Problem
Write out the records below from the first line through the line containing "[0:00.00-0:06.60]", leaving out any pictures.

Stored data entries
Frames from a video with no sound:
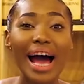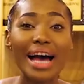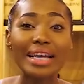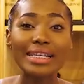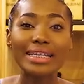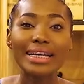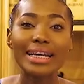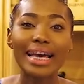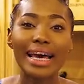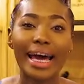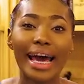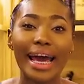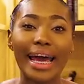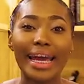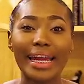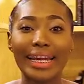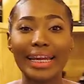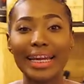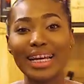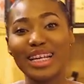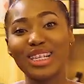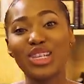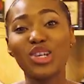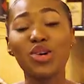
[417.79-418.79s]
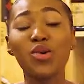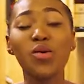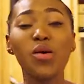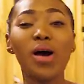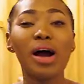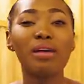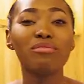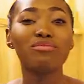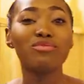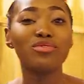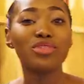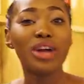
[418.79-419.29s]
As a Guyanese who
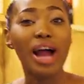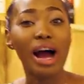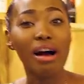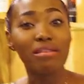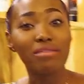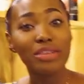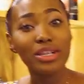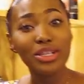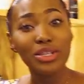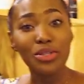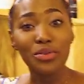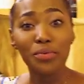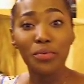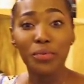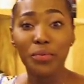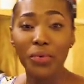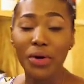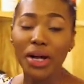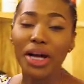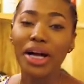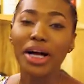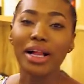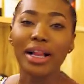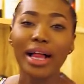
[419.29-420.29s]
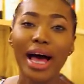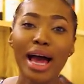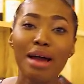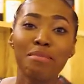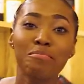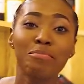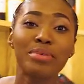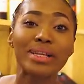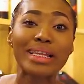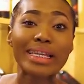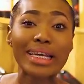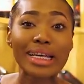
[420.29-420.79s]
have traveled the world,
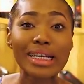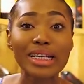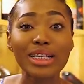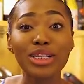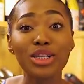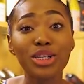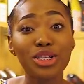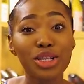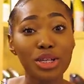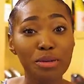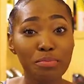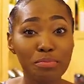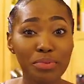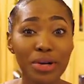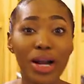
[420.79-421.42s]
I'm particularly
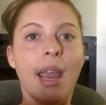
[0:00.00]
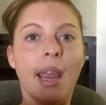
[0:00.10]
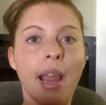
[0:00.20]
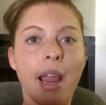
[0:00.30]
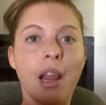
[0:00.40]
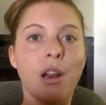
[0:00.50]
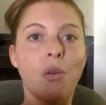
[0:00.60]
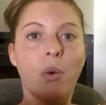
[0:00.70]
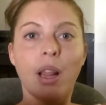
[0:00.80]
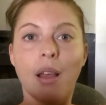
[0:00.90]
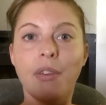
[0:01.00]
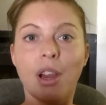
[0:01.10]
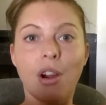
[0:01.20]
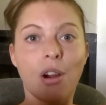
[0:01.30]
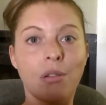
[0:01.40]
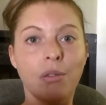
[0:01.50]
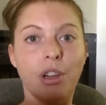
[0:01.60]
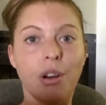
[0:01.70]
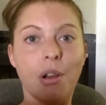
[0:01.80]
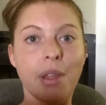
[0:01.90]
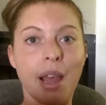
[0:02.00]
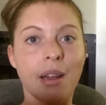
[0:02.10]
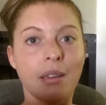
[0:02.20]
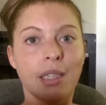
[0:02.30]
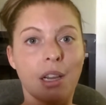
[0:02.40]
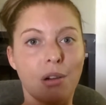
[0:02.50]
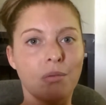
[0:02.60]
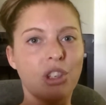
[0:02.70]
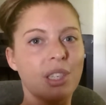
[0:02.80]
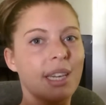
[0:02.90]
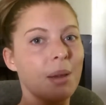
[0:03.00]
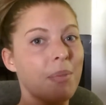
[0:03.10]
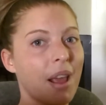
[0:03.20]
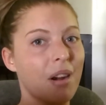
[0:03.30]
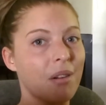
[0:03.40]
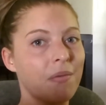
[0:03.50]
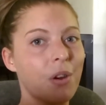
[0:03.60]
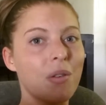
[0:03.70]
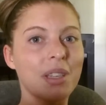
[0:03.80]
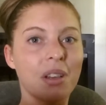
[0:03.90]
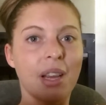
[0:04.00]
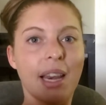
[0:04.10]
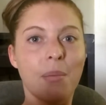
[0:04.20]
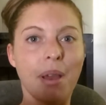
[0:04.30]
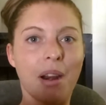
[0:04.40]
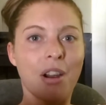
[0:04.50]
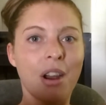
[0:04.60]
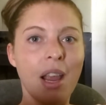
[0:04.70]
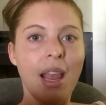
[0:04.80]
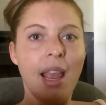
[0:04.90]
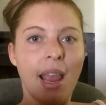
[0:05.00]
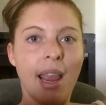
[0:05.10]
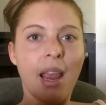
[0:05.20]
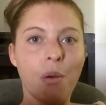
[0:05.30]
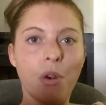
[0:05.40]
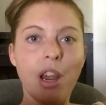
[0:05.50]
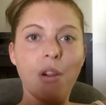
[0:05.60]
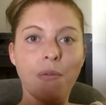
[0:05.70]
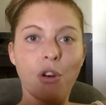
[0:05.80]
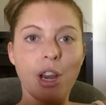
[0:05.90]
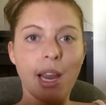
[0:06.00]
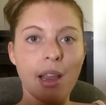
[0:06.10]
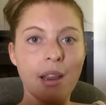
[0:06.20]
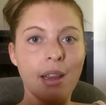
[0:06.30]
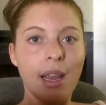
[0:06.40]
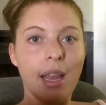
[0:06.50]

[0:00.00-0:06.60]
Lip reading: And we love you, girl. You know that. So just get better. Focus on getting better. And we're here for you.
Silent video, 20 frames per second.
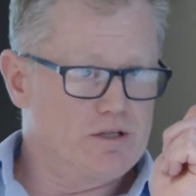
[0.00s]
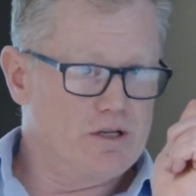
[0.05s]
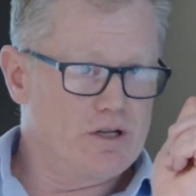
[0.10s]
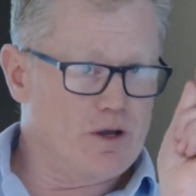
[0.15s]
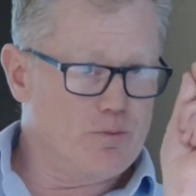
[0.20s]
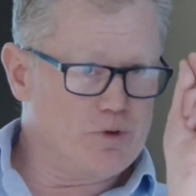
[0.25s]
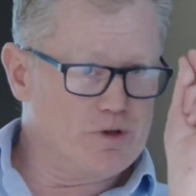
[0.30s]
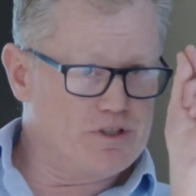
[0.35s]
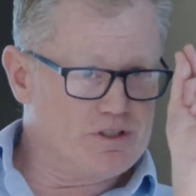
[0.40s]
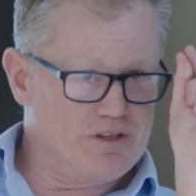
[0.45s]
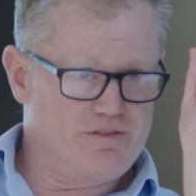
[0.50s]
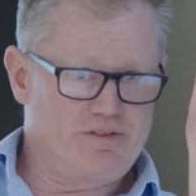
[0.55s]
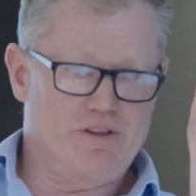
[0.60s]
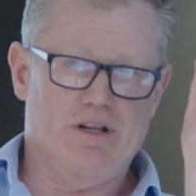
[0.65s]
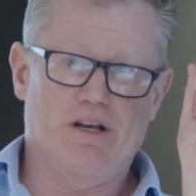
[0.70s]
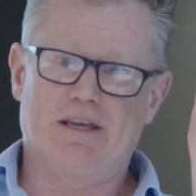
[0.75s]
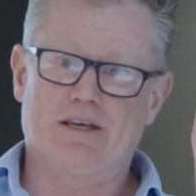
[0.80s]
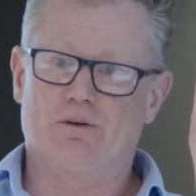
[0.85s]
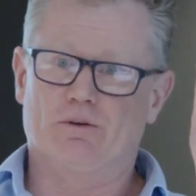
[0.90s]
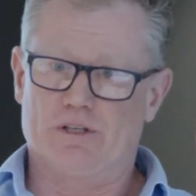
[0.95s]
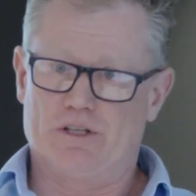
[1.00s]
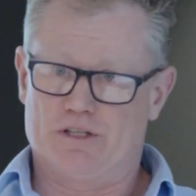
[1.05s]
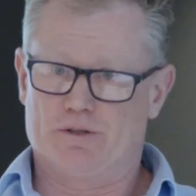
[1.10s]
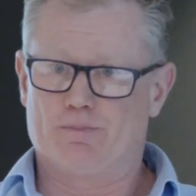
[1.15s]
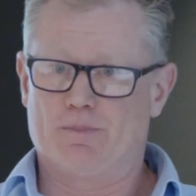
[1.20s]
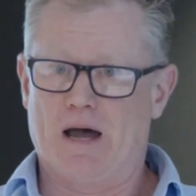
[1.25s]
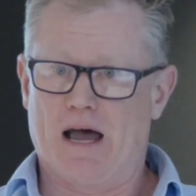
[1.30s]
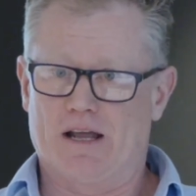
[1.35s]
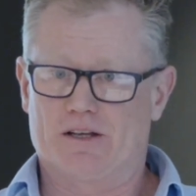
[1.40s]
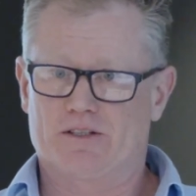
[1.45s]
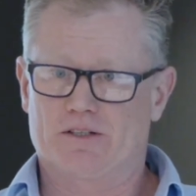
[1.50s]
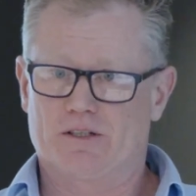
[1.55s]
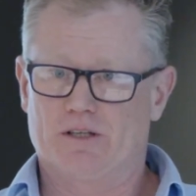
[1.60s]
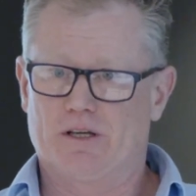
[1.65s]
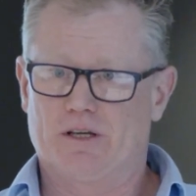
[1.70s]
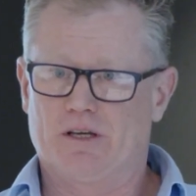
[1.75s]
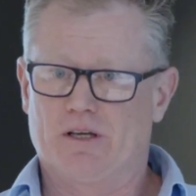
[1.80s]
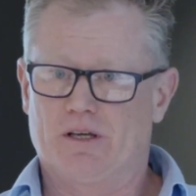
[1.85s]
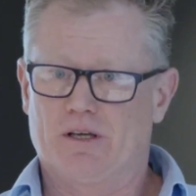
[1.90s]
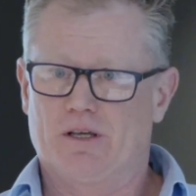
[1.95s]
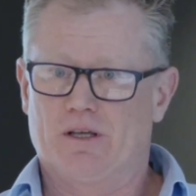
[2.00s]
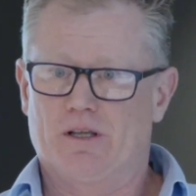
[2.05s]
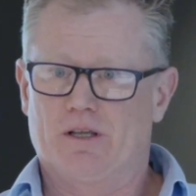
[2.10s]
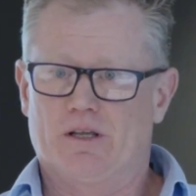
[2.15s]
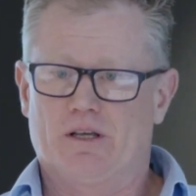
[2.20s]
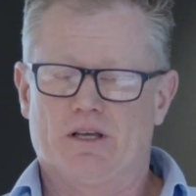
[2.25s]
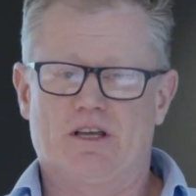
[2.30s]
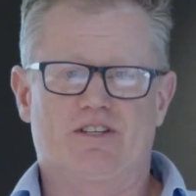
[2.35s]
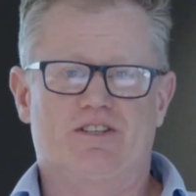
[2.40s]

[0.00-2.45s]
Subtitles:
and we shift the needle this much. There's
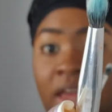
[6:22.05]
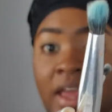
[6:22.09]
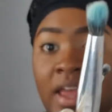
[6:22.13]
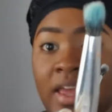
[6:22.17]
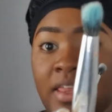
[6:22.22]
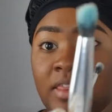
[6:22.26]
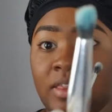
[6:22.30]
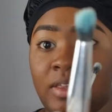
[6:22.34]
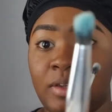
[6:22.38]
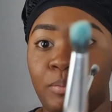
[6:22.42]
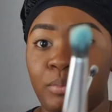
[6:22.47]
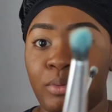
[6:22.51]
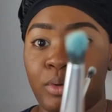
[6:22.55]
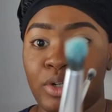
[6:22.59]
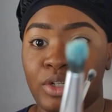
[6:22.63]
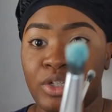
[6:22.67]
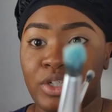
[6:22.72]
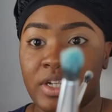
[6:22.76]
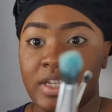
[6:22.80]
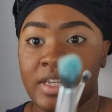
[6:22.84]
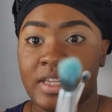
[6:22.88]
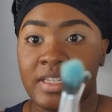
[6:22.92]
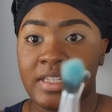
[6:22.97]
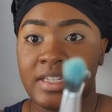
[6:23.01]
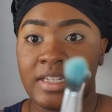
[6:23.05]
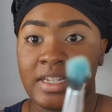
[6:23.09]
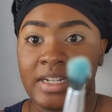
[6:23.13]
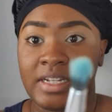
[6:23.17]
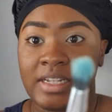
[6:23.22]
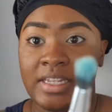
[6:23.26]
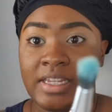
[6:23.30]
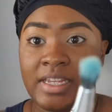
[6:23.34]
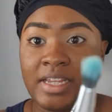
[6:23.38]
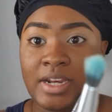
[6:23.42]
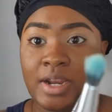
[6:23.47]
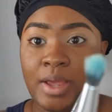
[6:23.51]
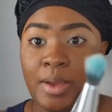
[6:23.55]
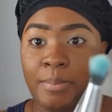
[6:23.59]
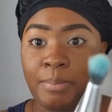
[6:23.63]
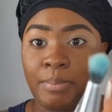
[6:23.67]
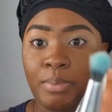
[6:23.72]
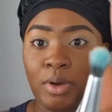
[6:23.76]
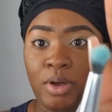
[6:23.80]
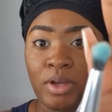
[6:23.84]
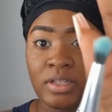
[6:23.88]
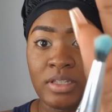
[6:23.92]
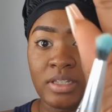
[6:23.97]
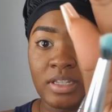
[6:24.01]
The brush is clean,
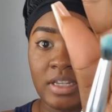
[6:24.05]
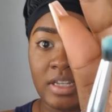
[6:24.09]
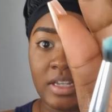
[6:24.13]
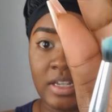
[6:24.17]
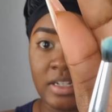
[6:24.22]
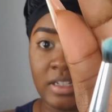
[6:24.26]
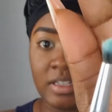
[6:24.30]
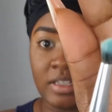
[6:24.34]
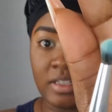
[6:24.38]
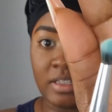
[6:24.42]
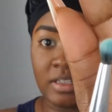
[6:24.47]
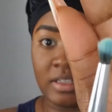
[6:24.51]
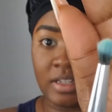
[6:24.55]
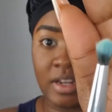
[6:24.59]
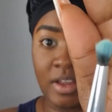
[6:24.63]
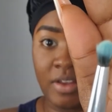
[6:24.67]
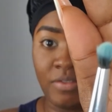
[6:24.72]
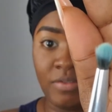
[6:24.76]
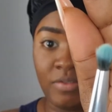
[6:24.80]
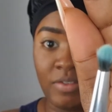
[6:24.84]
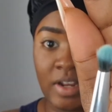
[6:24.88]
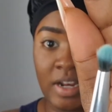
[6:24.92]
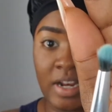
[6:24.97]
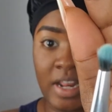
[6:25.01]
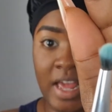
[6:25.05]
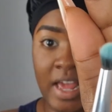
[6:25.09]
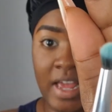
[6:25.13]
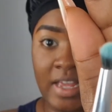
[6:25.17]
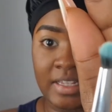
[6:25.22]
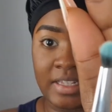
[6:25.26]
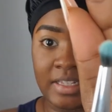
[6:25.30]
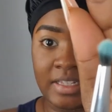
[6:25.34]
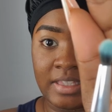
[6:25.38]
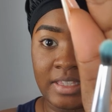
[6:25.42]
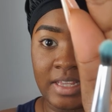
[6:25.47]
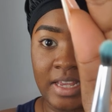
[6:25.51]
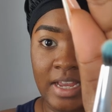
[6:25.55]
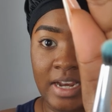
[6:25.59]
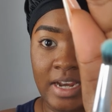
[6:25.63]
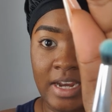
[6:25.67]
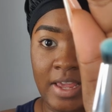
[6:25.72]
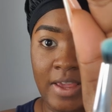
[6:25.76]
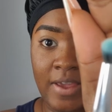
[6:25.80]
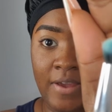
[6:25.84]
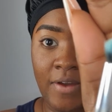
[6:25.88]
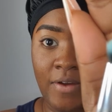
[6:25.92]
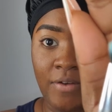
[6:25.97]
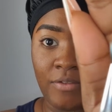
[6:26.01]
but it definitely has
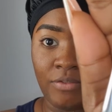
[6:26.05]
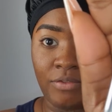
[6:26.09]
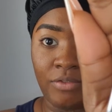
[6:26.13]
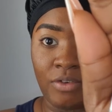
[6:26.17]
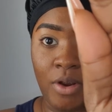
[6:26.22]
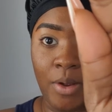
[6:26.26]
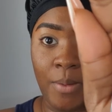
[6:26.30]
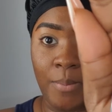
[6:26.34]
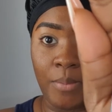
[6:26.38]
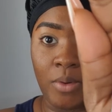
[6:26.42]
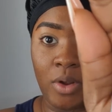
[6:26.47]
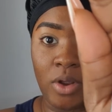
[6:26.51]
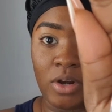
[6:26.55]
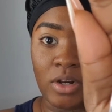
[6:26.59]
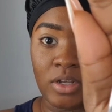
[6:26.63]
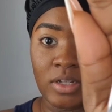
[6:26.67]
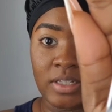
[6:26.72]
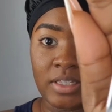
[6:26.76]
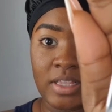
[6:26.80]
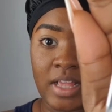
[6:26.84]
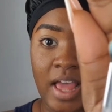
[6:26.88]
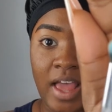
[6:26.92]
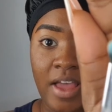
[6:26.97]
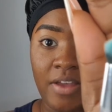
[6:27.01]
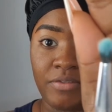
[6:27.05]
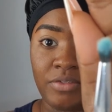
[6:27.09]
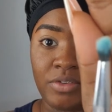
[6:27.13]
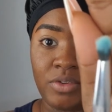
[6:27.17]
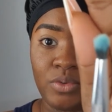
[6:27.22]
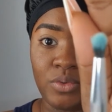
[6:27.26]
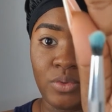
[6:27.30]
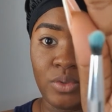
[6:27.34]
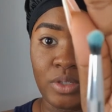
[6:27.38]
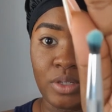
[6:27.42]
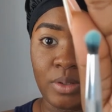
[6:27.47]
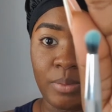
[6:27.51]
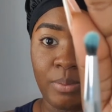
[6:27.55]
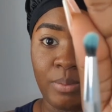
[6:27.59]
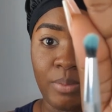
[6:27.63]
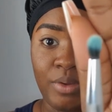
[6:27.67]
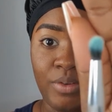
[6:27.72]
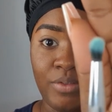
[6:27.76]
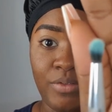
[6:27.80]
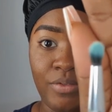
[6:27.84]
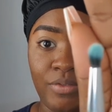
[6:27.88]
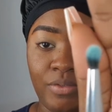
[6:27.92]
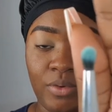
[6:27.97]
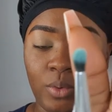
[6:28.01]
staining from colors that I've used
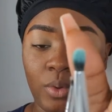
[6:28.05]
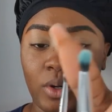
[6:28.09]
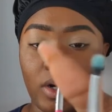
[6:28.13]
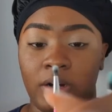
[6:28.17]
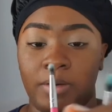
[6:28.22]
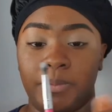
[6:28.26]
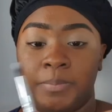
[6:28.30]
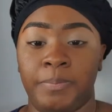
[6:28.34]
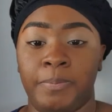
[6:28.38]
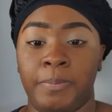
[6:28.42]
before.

Solution to this problem
Frames from a video with no sound:
[417.79-418.79s]
[418.79-419.29s]
As a Guyanese who
[419.29-420.29s]
[420.29-420.79s]
have traveled the world,
[420.79-421.42s]
I'm particularly
[0:00.00]
[0:00.10]
[0:00.20]
[0:00.30]
[0:00.40]
[0:00.50]
[0:00.60]
[0:00.70]
[0:00.80]
[0:00.90]
[0:01.00]
[0:01.10]
[0:01.20]
[0:01.30]
[0:01.40]
[0:01.50]
[0:01.60]
[0:01.70]
[0:01.80]
[0:01.90]
[0:02.00]
[0:02.10]
[0:02.20]
[0:02.30]
[0:02.40]
[0:02.50]
[0:02.60]
[0:02.70]
[0:02.80]
[0:02.90]
[0:03.00]
[0:03.10]
[0:03.20]
[0:03.30]
[0:03.40]
[0:03.50]
[0:03.60]
[0:03.70]
[0:03.80]
[0:03.90]
[0:04.00]
[0:04.10]
[0:04.20]
[0:04.30]
[0:04.40]
[0:04.50]
[0:04.60]
[0:04.70]
[0:04.80]
[0:04.90]
[0:05.00]
[0:05.10]
[0:05.20]
[0:05.30]
[0:05.40]
[0:05.50]
[0:05.60]
[0:05.70]
[0:05.80]
[0:05.90]
[0:06.00]
[0:06.10]
[0:06.20]
[0:06.30]
[0:06.40]
[0:06.50]

[0:00.00-0:06.60]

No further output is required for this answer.